Gold–Nanoparticles A Novel Nano-Photosensitizer for Photodynamic Therapy
Karunakaran Sulochana Meena1*, Thyagarajan Venkataraman3, Singaravel Ganesan2 and Prakasa Rao Aruna2
1Department of Chemistry, Queen Mary’s College, Chennai,
2Department of Chemistry, Adhiparasakthi College of Science, Kalavai
3Department of Physics, Anna University, Chennai,
*Corresponding Author E-mail: meengiri@yahoo.com
ABSTRACT:
Gold Nanoparticles (GNPs) of size below 5 nm were prepared by reduction of Chloroauric acid using sodium citrate and NaBH4 and characterized.
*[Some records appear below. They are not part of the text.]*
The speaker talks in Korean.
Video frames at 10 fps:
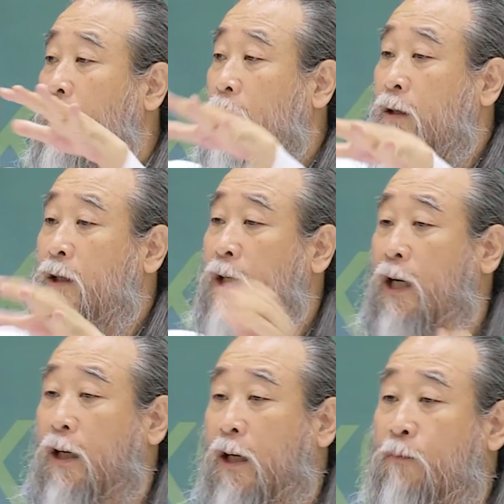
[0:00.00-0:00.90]

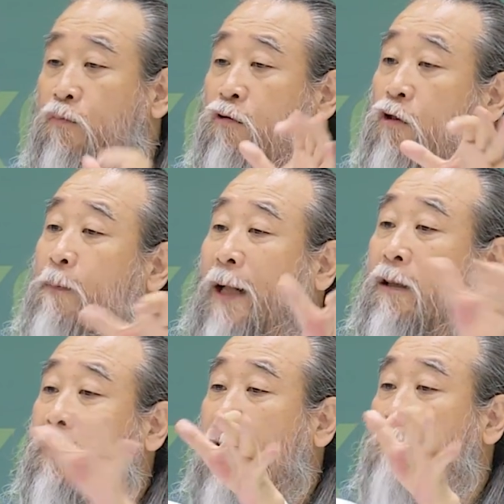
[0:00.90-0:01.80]
그러니까 이 물로
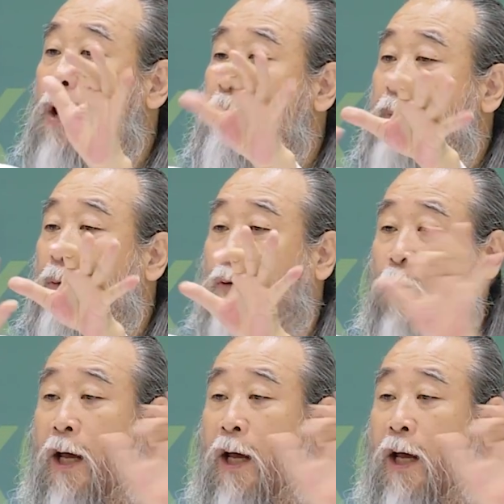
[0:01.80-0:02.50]
받는데 편법으로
High resolution transmission electron microscopic measurements revealed their size less than 5nm. Their photodynamic action was tested in human erythrocytes. The percent hemolysis showed a decrease in PDA above a particular GNPs concentration. The study of the effect of scavengers GSH and NaN3 showed formation of a considerable amount of superoxide anion and singlet oxygen that caused cell death. The detailed mechanism is discussed. GNPs being nontoxic serve as proper substitute for the conventional photosensitizers such as organic dyes.
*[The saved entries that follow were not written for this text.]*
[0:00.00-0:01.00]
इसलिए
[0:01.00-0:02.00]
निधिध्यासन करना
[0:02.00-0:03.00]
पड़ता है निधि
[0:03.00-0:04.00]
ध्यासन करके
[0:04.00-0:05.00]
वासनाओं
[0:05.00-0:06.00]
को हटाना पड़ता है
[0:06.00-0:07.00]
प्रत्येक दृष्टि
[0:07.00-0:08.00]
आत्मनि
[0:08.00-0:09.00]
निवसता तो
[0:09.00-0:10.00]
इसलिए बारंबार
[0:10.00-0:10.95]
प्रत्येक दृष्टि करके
KEYWORDS: Photodynamic therapy; Photodynamic activity; Gold nanoparticles; Reactive oxygen species
Photodynamic therapy (PDT) is a minimally invasive treatment modality for cancer and utilizes a photosensitizer which is preferably localized in solid tumours. The photosensitizer is then irradiated with light of suitable wavelength and the subsequent photochemical reaction results in oxygen mediated destruction or modification of the target tissue1,2. The conventional photosensitizers viz., dihaemato porphyrin ester, photoporphyrin – IX, ALA induced endogenous porphyrin and the second generation photosensitizers such as phthalocyanines and nanpahthalocyanines3,4 have their own limitations5. In this context, to overcome such drawbacks of conventional photosensitizers, many researchers in recent years have considered the possibility of using non-toxic semi conducting nanoparticles in PDT6,7 and it is often referred for example as nano-PDT. It is a promising route to overcome many difficulties associated with traditional PDT. The nanoparticles are photostable and nontoxic. They have high emission efficiency, large absorption cross section, good photoluminescence quantum yields and long emission lifetimes.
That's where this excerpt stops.